> Requirement
Reproduce the entries in full and exactly. Pictures stay out.

= Beginning of Section =

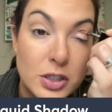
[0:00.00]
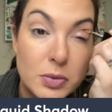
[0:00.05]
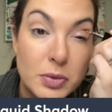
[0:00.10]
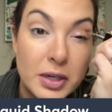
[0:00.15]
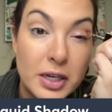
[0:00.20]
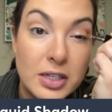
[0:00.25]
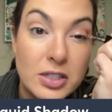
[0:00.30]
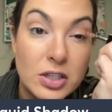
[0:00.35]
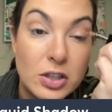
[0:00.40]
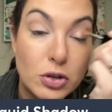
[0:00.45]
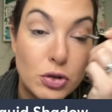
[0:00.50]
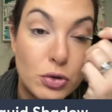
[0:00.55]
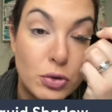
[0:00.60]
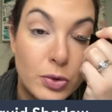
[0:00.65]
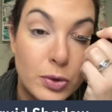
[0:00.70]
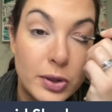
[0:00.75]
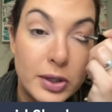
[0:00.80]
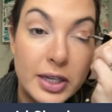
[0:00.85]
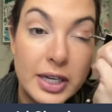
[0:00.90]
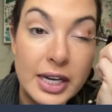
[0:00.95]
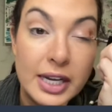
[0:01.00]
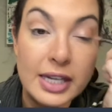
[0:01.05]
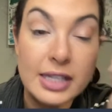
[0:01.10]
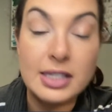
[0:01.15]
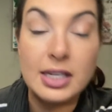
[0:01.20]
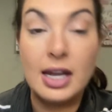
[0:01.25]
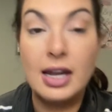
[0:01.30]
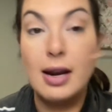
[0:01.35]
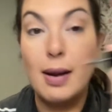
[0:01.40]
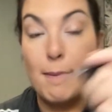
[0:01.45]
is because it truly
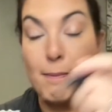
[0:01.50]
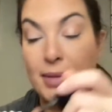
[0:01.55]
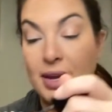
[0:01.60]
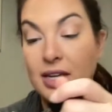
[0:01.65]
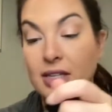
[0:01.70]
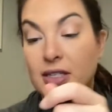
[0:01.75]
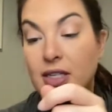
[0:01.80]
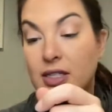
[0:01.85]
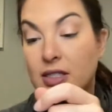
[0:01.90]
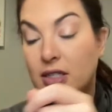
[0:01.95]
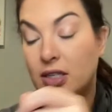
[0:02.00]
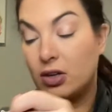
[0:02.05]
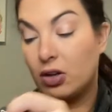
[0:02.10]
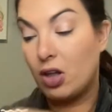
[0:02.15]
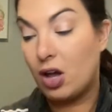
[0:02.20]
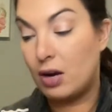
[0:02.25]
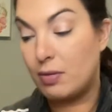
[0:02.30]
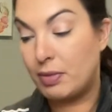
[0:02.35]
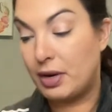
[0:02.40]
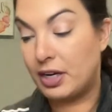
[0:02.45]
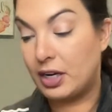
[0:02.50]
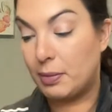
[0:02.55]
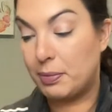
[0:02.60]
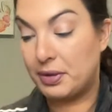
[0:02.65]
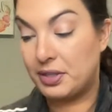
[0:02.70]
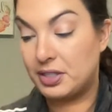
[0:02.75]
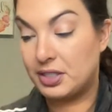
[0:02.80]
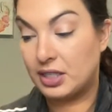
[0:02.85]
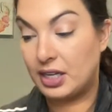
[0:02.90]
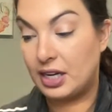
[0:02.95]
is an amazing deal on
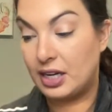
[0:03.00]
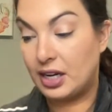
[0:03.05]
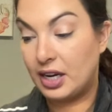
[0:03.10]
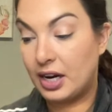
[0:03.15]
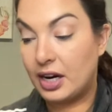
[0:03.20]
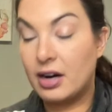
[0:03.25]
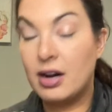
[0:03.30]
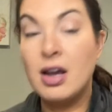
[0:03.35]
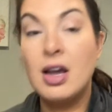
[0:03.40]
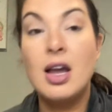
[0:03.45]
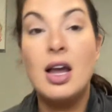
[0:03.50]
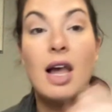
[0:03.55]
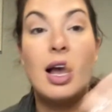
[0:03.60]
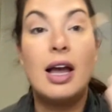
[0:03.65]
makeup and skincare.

= End of Section =

> Response to this exercise
[0:00.00]
[0:00.05]
[0:00.10]
[0:00.15]
[0:00.20]
[0:00.25]
[0:00.30]
[0:00.35]
[0:00.40]
[0:00.45]
[0:00.50]
[0:00.55]
[0:00.60]
[0:00.65]
[0:00.70]
[0:00.75]
[0:00.80]
[0:00.85]
[0:00.90]
[0:00.95]
[0:01.00]
[0:01.05]
[0:01.10]
[0:01.15]
[0:01.20]
[0:01.25]
[0:01.30]
[0:01.35]
[0:01.40]
[0:01.45]
is because it truly
[0:01.50]
[0:01.55]
[0:01.60]
[0:01.65]
[0:01.70]
[0:01.75]
[0:01.80]
[0:01.85]
[0:01.90]
[0:01.95]
[0:02.00]
[0:02.05]
[0:02.10]
[0:02.15]
[0:02.20]
[0:02.25]
[0:02.30]
[0:02.35]
[0:02.40]
[0:02.45]
[0:02.50]
[0:02.55]
[0:02.60]
[0:02.65]
[0:02.70]
[0:02.75]
[0:02.80]
[0:02.85]
[0:02.90]
[0:02.95]
is an amazing deal on
[0:03.00]
[0:03.05]
[0:03.10]
[0:03.15]
[0:03.20]
[0:03.25]
[0:03.30]
[0:03.35]
[0:03.40]
[0:03.45]
[0:03.50]
[0:03.55]
[0:03.60]
[0:03.65]
makeup and skincare.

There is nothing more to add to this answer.